Similarly, no differences were found in the use of NAC therapy vs control for any of the secondary outcomes, including: change in FEV1 (meta-analysis compared 433 patients with NAC therapy vs 447 in control group), change in FVC (177 patients with NAC therapy vs 180 in control group), change in glutathione levels (38 patients with NAC therapy vs 40 in control group), change in SGRQ (128 patients with NAC therapy vs 131 in control group), number of patients with adverse events (832 patients with NAC therapy vs 846 in control group).
In subgroup analysis of NAC dosage (<1200 mg per day vs at least 1200 mg per day) the researchers found no statistically significant difference in the numbers of patients with vs without acute exacerbations. Most common adverse events included diarrhea, nausea, COPD symptoms, dry mouth, leg edema, muscle pain, headache, and dizziness.

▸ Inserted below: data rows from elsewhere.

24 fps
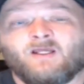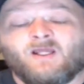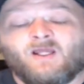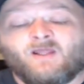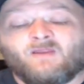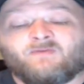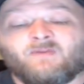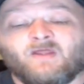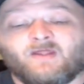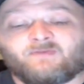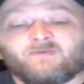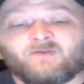
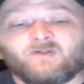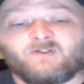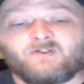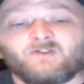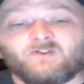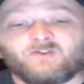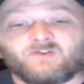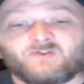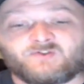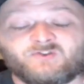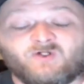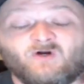that
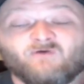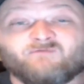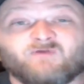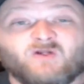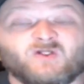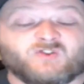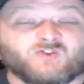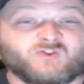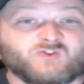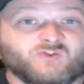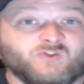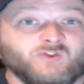the stuff
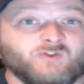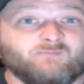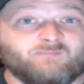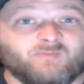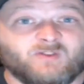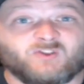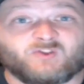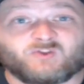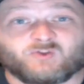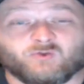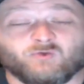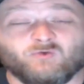that should
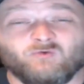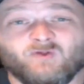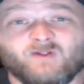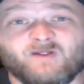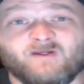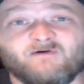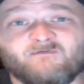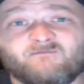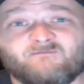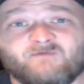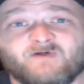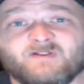be truly
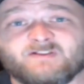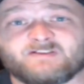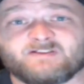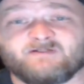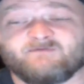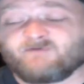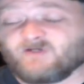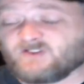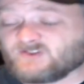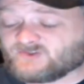offensive,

Review and meta-analysis limitations included the use of 4 studies with high risk of bias; heterogeneity in the 9 included studies for NAC treatment dose; concomitant COPD treatment; differences in therapy duration; and unknown synergistic effects in patients using oral high-dose NAC (more than 1200mg/day) and inhaled therapy with long-acting bronchodilators.

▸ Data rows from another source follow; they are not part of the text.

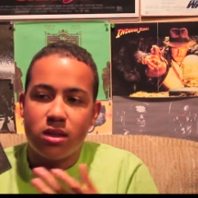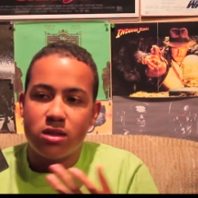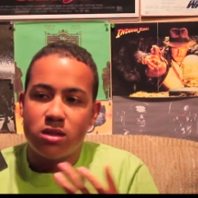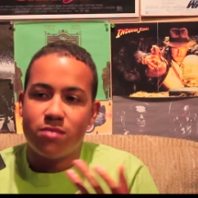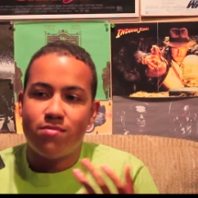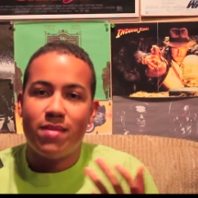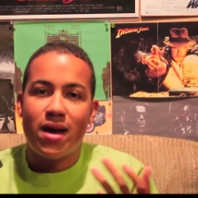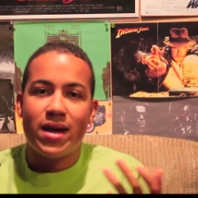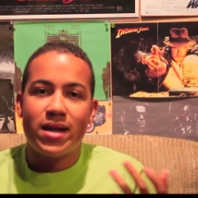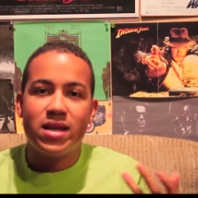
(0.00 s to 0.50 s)
It's
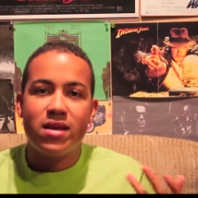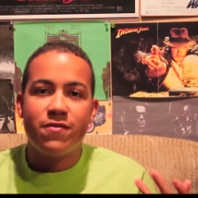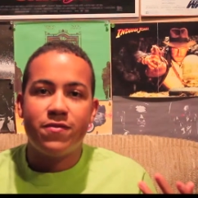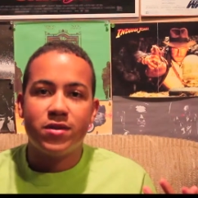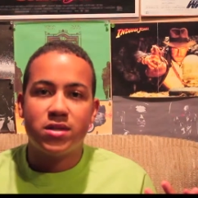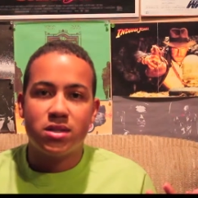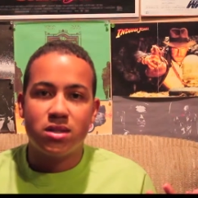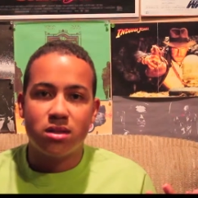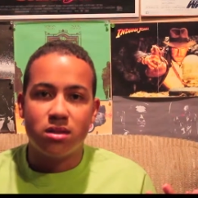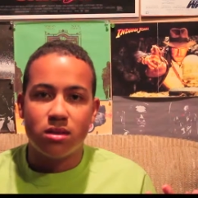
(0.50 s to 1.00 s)
a
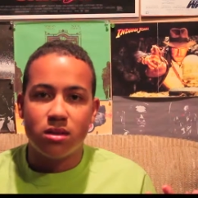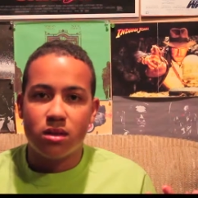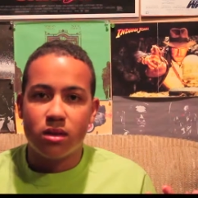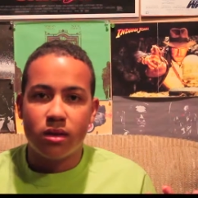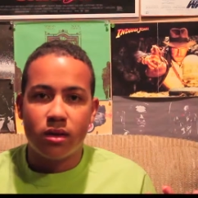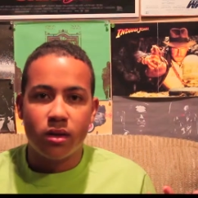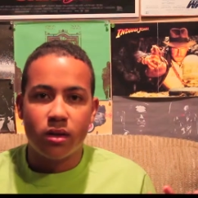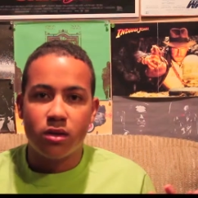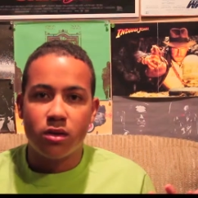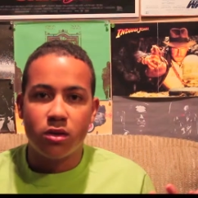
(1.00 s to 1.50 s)
magnificent
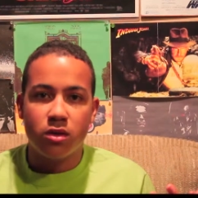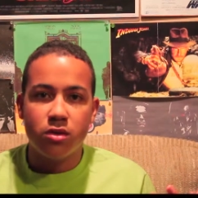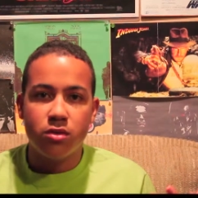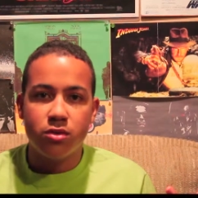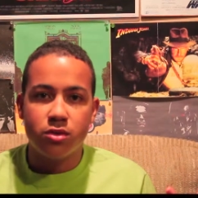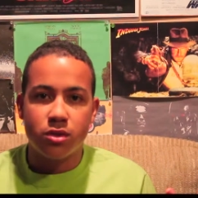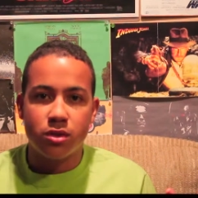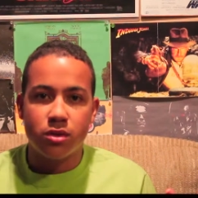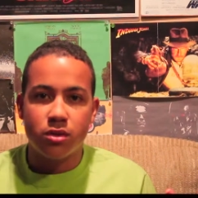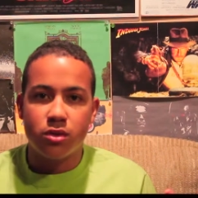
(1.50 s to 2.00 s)

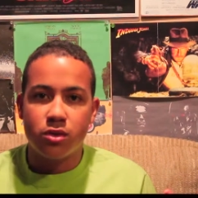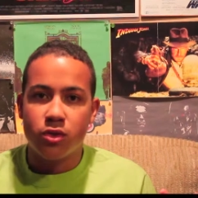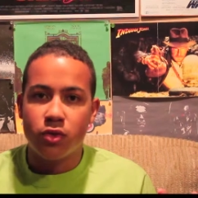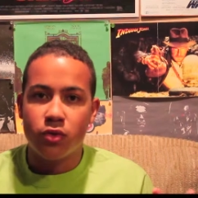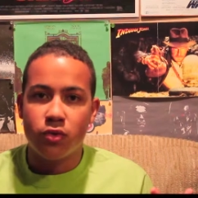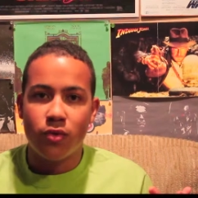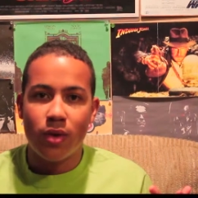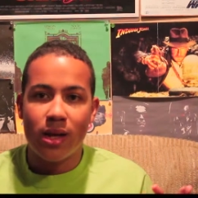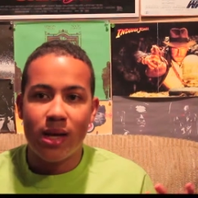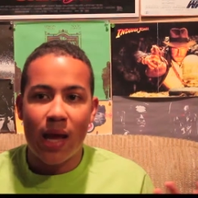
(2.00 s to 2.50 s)
conclusion
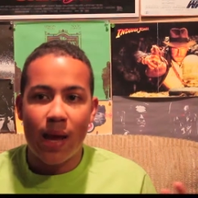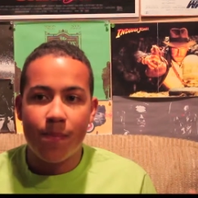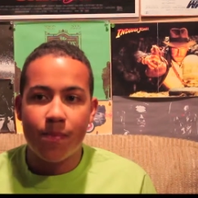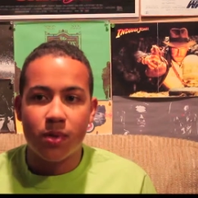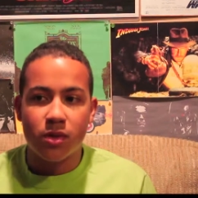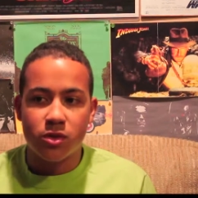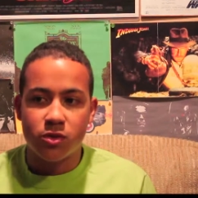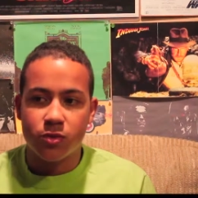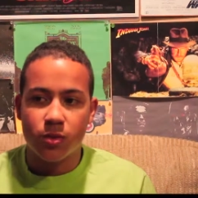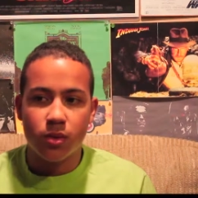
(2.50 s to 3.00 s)
to an
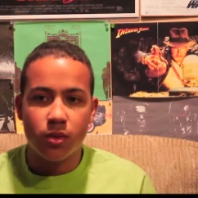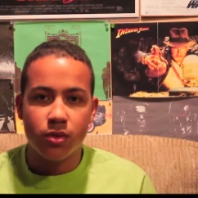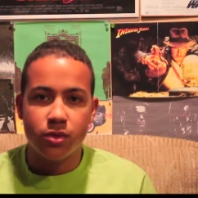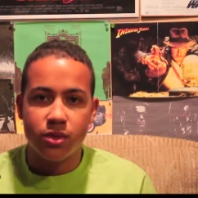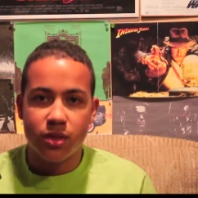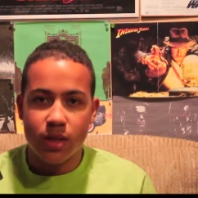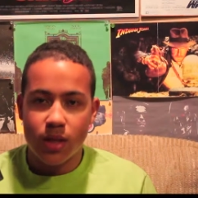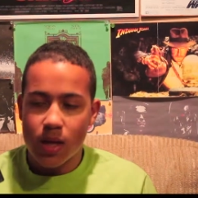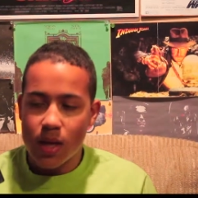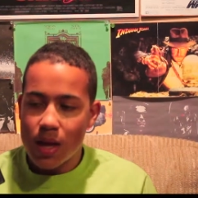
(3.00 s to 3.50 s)
epic
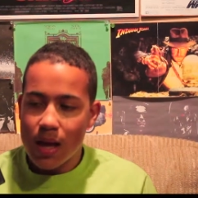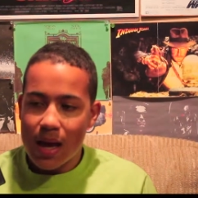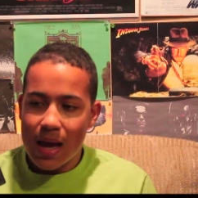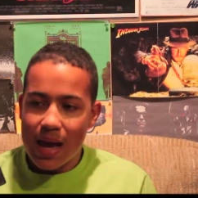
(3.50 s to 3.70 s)
trilogy,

“The current meta-analysis provided evidence that the number of patients with no acute exacerbations, change in FEV1, change in FVC, change in SGRQ score, and change in GSH level were not significantly different between patients receiving NAC and patients receiving placebo,” investigators stated. They noted that while regular long-term inhaled therapy with long-acting bronchodilators significantly reduces frequency of exacerbations, respiratory symptoms, and risk of mortality in patients with COPD, “NAC did not reduce the risk of acute exacerbation or ameliorate the decline in lung volume in chronic obstructive pulmonary disease patients.”